Reproduce the closing part of the entries exactly: the line with "[00:02:16.60]" and all lines after it, ending with the last line, and nothing else.

========

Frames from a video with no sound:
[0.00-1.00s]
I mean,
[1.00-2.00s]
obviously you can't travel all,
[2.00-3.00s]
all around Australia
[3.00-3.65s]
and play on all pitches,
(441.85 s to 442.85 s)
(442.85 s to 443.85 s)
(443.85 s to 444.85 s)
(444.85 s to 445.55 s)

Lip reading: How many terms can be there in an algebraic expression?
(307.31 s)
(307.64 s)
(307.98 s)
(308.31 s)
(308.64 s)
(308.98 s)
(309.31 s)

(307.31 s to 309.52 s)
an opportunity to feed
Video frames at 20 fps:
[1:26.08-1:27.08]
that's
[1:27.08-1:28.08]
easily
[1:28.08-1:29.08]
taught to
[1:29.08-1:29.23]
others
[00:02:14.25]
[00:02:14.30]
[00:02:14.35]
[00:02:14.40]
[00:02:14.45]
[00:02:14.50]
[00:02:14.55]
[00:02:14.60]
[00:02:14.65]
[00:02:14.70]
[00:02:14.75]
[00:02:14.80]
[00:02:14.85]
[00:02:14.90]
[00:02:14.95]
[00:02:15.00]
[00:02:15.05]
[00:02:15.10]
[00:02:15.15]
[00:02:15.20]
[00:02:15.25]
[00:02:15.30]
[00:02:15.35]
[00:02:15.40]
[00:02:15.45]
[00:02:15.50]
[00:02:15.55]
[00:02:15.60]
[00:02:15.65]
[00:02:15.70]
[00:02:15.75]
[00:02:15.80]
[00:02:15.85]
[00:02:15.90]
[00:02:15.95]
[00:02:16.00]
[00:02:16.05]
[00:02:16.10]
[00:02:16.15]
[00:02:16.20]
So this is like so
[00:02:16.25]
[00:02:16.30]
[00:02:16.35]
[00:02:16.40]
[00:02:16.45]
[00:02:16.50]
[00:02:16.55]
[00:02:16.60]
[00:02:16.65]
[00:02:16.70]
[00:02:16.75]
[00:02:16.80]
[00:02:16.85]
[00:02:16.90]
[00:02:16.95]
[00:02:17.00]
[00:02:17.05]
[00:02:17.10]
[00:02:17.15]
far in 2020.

========

• EXERCISE RESULT:
[00:02:16.60]
[00:02:16.65]
[00:02:16.70]
[00:02:16.75]
[00:02:16.80]
[00:02:16.85]
[00:02:16.90]
[00:02:16.95]
[00:02:17.00]
[00:02:17.05]
[00:02:17.10]
[00:02:17.15]
far in 2020.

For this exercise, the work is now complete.